A Madagascar, la kéré pousse la population à manger de l'argile blanche
A Madagascar, la kéré (famine en malgache), fait rage. Pour se remplir le ventre et supporter la faim, certains sont contraints de manger de l'argile blanche. Mais ce n'est pas sans risques pour la santé.
L'argile blanche comme substitut alimentaire ? Dans le sud de Madagascar, ravagé cette année par la sécheresse, elle aide depuis des mois à affronter la famine. "On l'appelle la terre de survie, car elle permet de faire passer dans la bouche le goût acide du tamarin qui nous sert à tromper la faim", explique l'agriculteur Doday Fandilava Noelisona, 35 ans, dans le village de Fenoaivo.
Après plus d'un an sans pluie, "l'heure n'est plus à la recherche de nourriture qui fait vivre, mais aux moyens de remplir le ventre vide pour survivre", raconte ce père de six enfants. L'aliment principal dans la région est le fruit de cactus. Mais même le cactus souffre maintenant du manque d'eau et ne donne plus de fruit. Sa peau flétrie, fait rarissime, témoigne de la difficulté extrême.
La kéré emporte les enfants
Face à la famine, l'argile devient la seule solution ! Pour que sa famille ne meure pas de faim, Doday Fandilava Noelisona vend du charbons 30 centimes le sac, ce qui permet à sa famille de manger du manioc une fois par jour. Alors, comme ses voisins, pour compléter, ils mangent argile et tamarin. Les enfants sont les premières victimes, supportant mal l'argile mélangée au tamarin, "qui cause des gonflements de ventre", explique Théodore Mbainaissem, chef local du Programme alimentaire mondial (PAM).
"Ici, la malnutrition infantile est cyclique. Cette année ça a commencé plus tôt", note Annick Rakotoanosy, responsable nutrition d'Action contre la faim (ACF). Une cinquantaine d'enfants sévèrement malnutris, ventres gonflés et jambes maigres, y sont pris en charge une fois par semaine.
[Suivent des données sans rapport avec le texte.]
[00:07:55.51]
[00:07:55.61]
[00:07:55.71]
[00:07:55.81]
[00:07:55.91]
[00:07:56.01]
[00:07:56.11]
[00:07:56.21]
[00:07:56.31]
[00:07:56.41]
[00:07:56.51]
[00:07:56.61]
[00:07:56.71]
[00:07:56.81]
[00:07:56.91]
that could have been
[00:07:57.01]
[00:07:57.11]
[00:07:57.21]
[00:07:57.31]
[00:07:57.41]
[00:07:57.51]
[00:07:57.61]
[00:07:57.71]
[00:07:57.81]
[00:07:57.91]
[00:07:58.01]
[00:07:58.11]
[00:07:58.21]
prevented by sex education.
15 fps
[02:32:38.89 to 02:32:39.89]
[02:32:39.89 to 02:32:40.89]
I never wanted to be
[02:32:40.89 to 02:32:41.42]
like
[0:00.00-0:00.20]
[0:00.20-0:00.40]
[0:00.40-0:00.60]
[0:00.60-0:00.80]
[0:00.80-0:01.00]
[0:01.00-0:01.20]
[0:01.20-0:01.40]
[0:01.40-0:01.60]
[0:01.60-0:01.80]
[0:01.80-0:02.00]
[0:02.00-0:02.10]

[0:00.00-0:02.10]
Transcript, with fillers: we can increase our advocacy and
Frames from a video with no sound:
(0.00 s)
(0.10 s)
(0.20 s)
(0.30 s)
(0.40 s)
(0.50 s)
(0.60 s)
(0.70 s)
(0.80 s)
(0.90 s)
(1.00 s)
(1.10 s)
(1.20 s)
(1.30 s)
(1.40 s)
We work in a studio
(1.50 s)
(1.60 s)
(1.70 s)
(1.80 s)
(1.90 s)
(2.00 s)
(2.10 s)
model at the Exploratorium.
Ils risquent la mort, "surtout si la malnutrition est accompagnée de complications, diarrhées, infections respiratoires ou paludisme".
Le retour de l'ère des squelettes ?
Sans assistance alimentaire d'urgence, "on frôle la catastrophe, car maintenant, même les tamarins commencent à se raréfier", soupire Théodore Mbainaissem. La plus grande crainte est la réédition de la terrible sécheresse qui avait fait des centaines de morts dans les années 1990.
"On appelle cette époque l'ère des squelettes éparpillés, car on en voyait partout, sur les routes. Les gens n'avaient plus la force d'enterrer les dépouilles de leurs frères et sœurs", se souvient Avianay Idamy, 42 ans, père de neuf enfants. La moitié de la population du sud du pays, soit 1,5 million de personnes, a actuellement besoin d'une aide alimentaire d'urgence, selon le PAM. Ce qui nécessiterait 31 millions d'euros à débloquer d'urgence.